Abrindo a mente

Os caminhos da mente humana são um assunto delicioso, embora ocasionalmente espinhoso. Várias vezes, no período de perguntas após palestras, em programas de rádio ou em e-mails motivados por algo que escrevi, recebo a crítica de que a ciência, e a neurociência em especial, ao reduzir a mente a um punhado de matéria remove o divino da existência, despe a vida de poesia e mistérios. O reducionismo científico, afinal, não é um grande engano da ciência – uma crença, errônea, de que todo comportamento ou fenômeno poderia ser reduzido a moléculas?

Em vez de ficar chateada com essas perguntas, adoro respondê-las. A resposta longa começa com a lembrança de que René Descartes, o pensador francês que bolou o método do reducionismo, buscava uma maneira de abordar aquelas questões tão incrivelmente grandes e complexas que desafiavam tentativas de compreendê-las em toda sua extensão. Descartes, então, propôs quebrar inicialmente tais questões em partes menores, essas sim abordáveis. Compreendidas as partes, torna-se possível passar ao nível seguinte: entender como elas se encaixam e da sua interação emergem outras propriedades, não explicadas pelas unidades.

Este, o real reducionismo, funciona tão bem que até hoje é empregado – com sucesso! – como parte do método científico, a busca sistemática por entender como moléculas se arranjam em estruturas que se organizam em níveis cada vez mais complexos de cuja interação emergem habilidades extraordinárias como o pensamento.

A resposta curta, no entanto, é que eu discordo que a ciência dispa a vida de poesia, mistérios e encantamento. Minha convicção surgiu no dia em que, sentada à mesa da sala para fazer um trabalho de bioquímica para a faculdade, levantei os olhos para observar minhas primas, crianças, pulando às gargalhadas sobre o sofá-cama aberto.

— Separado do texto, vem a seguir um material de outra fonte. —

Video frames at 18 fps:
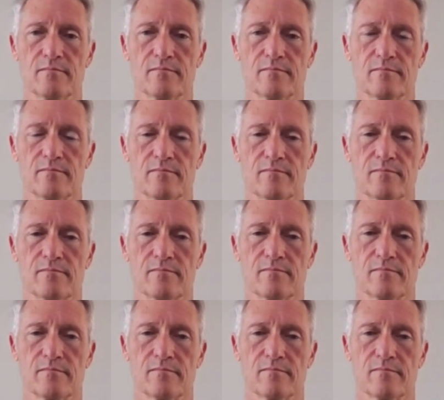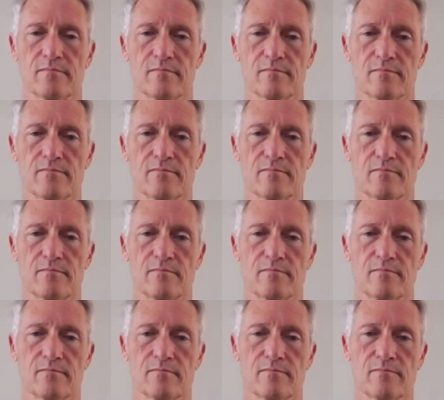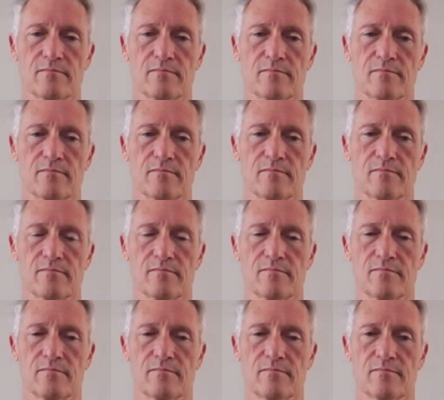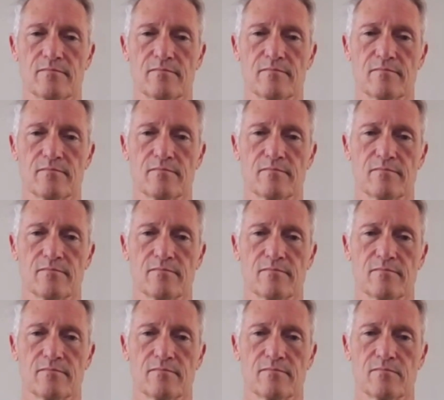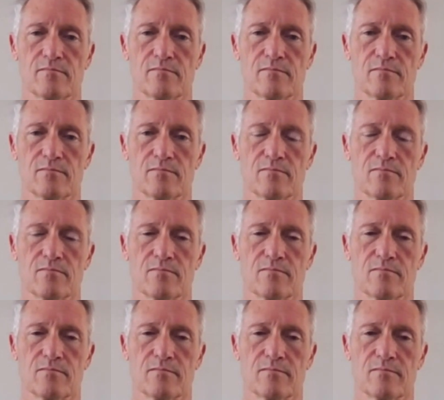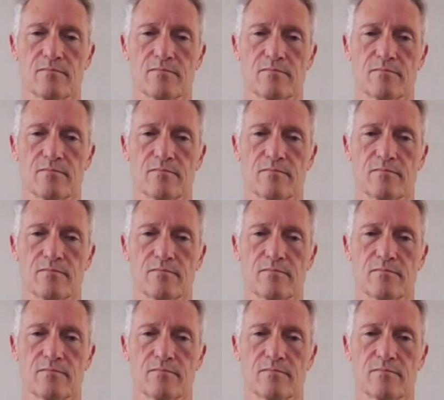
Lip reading: The person shown says nothing.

Naquele momento entendi que a bioquímica do livro estava nos corpinhos das minhas primas – e passei a enxergá-las como dois punhados de moléculas organizados de uma maneira tão maravilhosa que os transformava em crianças capazes de brincar, rir, ganhar consciência – e me fazer amá-las.

Se a ciência mostra que somos punhados de moléculas organizadas de maneiras específicas que nos tornam capazes de nos apaixonar, querer o bem e até achar nossa existência um milagre, então ela só torna a vida ainda mais extraordinária. Moléculas não pensam – mas se de sua organização nasce a mente, então isso não é poesia pura?

Extraído de Suzana Herculano-Houzel (2025) Neurociência da Vida Comum, originalmente publicado na Folha de São Paulo em outubro de 2007.